2.2 Minimize the inhalation of chemicals. Do not leave chemical containers open. Use only with adequate ventilation (for example, fume hood).
2.3 Check regularly for chemical leaks or spills. If a leak or spill occurs, follow the manufacturer’s cleanup procedures as recommended in the SDS.
2.4 Handle chemical wastes in a fume hood.
2.5 Ensure use of primary and secondary waste containers. (A primary waste
container holds the immediate waste. A secondary container contains spills or leaks from the primary container. Both containers must be compatible with the waste material and meet federal, state, and local requirements for container storage.).
2.6 After emptying a waste container, seal it with the cap provided.
2.7 Characterize (by analysis if necessary) the waste generated by the particular applications, reagents, and substrates used in your laboratory.
2.8 Ensure that the waste is stored, transferred, transported, and disposed of according to all local, state/provincial, and/or national regulations.
2.9 Radioactive or biohazardous materials may require special handling, and disposal limitations may apply.

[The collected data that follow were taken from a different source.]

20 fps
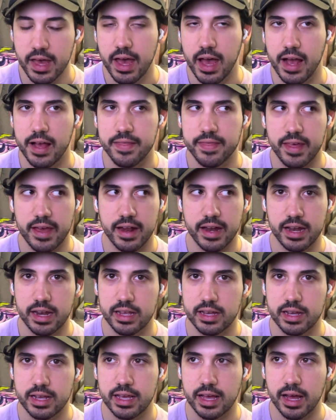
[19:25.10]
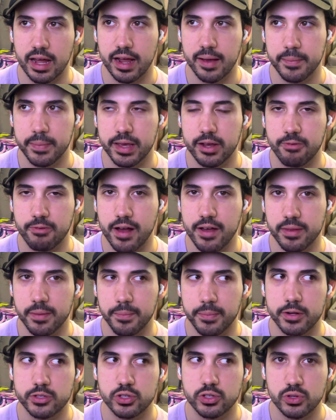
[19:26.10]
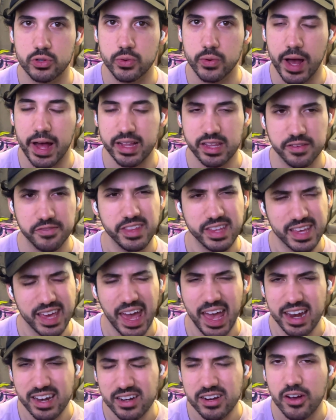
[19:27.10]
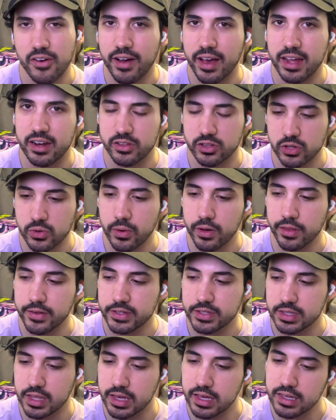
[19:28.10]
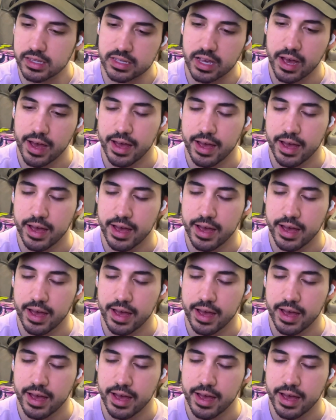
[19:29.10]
And then you got to be around the person who actively can go ahead and do all those things.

3.Biological hazard safety
Potential Biohazard. Depending on the samples used on this instrument, the surface may be considered a biohazard. Use appropriate decontamination methods when working with biohazards.
BIOHAZARD. Biological samples such as tissues, body fluids, infectious agents, and blood of humans and other animals have the potential to transmit infectious diseases. Follow all applicable local, state/provincial, and/or national regulations. Wear appropriate protective equipment, which includes but is not limited to: protective eyewear, face shield, clothing/lab coat, and gloves. All work should be conducted in properly equipped facilities using the appropriate safety equipment (for example, physical containment devices). Individuals should be trained according to applicable regulatory and company/institution requirements before working with potentially infectious materials.
Read and follow the applicable guidelines and/or regulatory requirements in the following:
In the U.S.: U.S. Department of Health and Human Services guidelines published in Biosafety in Microbiological and Biomedical Laboratories found at: www.cdc.gov/biosafety.
Occupational Safety and Health Standards, Bloodborne Pathogens (29 CFR§1910.1030), found at:
www.access.gpo.gov/nara/cfr/waisidx_01/29cfr1910a_01.html
Your company’s/institution’s Biosafety Program protocols for working with/handling potentially infectious materials. Additional information about biohazard guidelines is available at: www.cdc.gov.
In the EU: Check local guidelines and legislation on biohazard and biosafety precaution and refer to the best practices published in the World Health Organization (WHO) Laboratory Biosafety Manual, third edition, found at: www.who.int/csr/resources/publications/biosafety/WHO_CDS_CSR_LYO_200 4_11/en/.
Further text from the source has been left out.